Oyun demişken , kendi kendime oynadığım bir oyunum da Black’ın ‘’Wonderful Life’’ şarkısı ile ilgilidir. Canım ne zaman sıkılsa ne zaman çok zorlansam bir yerlerden bu şarkı çıkar gelir beni bulur. Otobüs, taksi, market, kafe hatta radyo…Ve beni gülümsetir hayat. Umutla yola devam edebilmem için kendi kendime yarattığım minik motivasyon oyunlarım bunlar. Kim bilir belki de yaşamın sihirli bir yer olduğuna inanmak istiyorumdur?
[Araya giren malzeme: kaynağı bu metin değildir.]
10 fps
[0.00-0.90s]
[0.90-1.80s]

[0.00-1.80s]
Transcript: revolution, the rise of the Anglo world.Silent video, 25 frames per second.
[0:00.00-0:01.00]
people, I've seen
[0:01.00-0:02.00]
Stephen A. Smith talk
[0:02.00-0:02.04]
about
28 Ağustos 2019 sabahı o kocaman omlet kalp beni yeniden kendim ile temas ettirdi. Çok uzun zaman olmuştu kalp şekli ile karşılaşmayalı. Ya da ben görmüyordum, unutmuştum. Kendimi kim olduğumu yeniden hatırladım. Sanki bir kürenin içinde kapalı idim ve evet dışarı çıktım. Nefes aldım. Gözüm kalbim açıldı. Yeniden doğdum bile diyebilirim. Tam da doğum günümde!
21. günün sonunda bizden hayallerimiz, yapmak istediklerimiz ile ilgili bir çalışma yapmamız istenmişti. Çalışmanın son günü sabahı kendime çok sevdiğim Hint usulü menemeni yaptım. Tarifi paylaşacağım sizinle ilerde. Ve keyifle yerken menemeni, içimde düşünceler uçuştu. İlham aktı ve evet bulmuştum!
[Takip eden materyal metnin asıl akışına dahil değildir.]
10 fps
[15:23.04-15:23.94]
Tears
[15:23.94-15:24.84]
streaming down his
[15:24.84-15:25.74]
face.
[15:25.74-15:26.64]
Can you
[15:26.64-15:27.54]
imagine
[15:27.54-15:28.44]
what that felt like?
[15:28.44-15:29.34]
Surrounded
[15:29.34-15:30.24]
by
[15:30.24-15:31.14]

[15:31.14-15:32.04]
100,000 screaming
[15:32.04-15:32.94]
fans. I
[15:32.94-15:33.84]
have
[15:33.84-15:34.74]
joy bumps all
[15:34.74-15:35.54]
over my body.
Yaşamım boyunca anneanne, babaanne, komşular, arkadaşlar, eşler, ülkeler, bir çok insan ve kültür ile temas ettiğimi, bağ kurduğumu dolayısıyla çok hoş ,keyif aldığım lezzetleri biriktirdiğimi fark ettim. Yaşamı bir anlamda gastronomik bir yolculuk olarak algıladım o an. Uzak ülkelerde yerel insanlardan birebir aldığım tarifler dahi vardı listemde. Ve bu fikir oluştu içimde.
‘’Hayatımın Tarifleri’’ isimli bir kitap yazmak…Neden olmasın?
Kitabı yazarken 2020 ‘nin başlarında The Hundred-Foot
Journey isimli filmi tekrar izleme arzusu hissettim. Ve sanki ilk kez izliyor
gibi izledim filmi. Sanırım üçüncü ya da dördüncü kez izleyişimdi. Fakat bu sefer
başka bir Funda izliyordu işte.
Filmin yetenekli birer şefi canlandıran baş kadın ve erkek
oyuncusunun bir konuşması vardı. ‘’Foods are memories’’ dedi genç kadın şef. Ve tekrarladı bunu erkek
şef. Orada buluştu ruhları sanırım…Ve evet, yemekler anıdır.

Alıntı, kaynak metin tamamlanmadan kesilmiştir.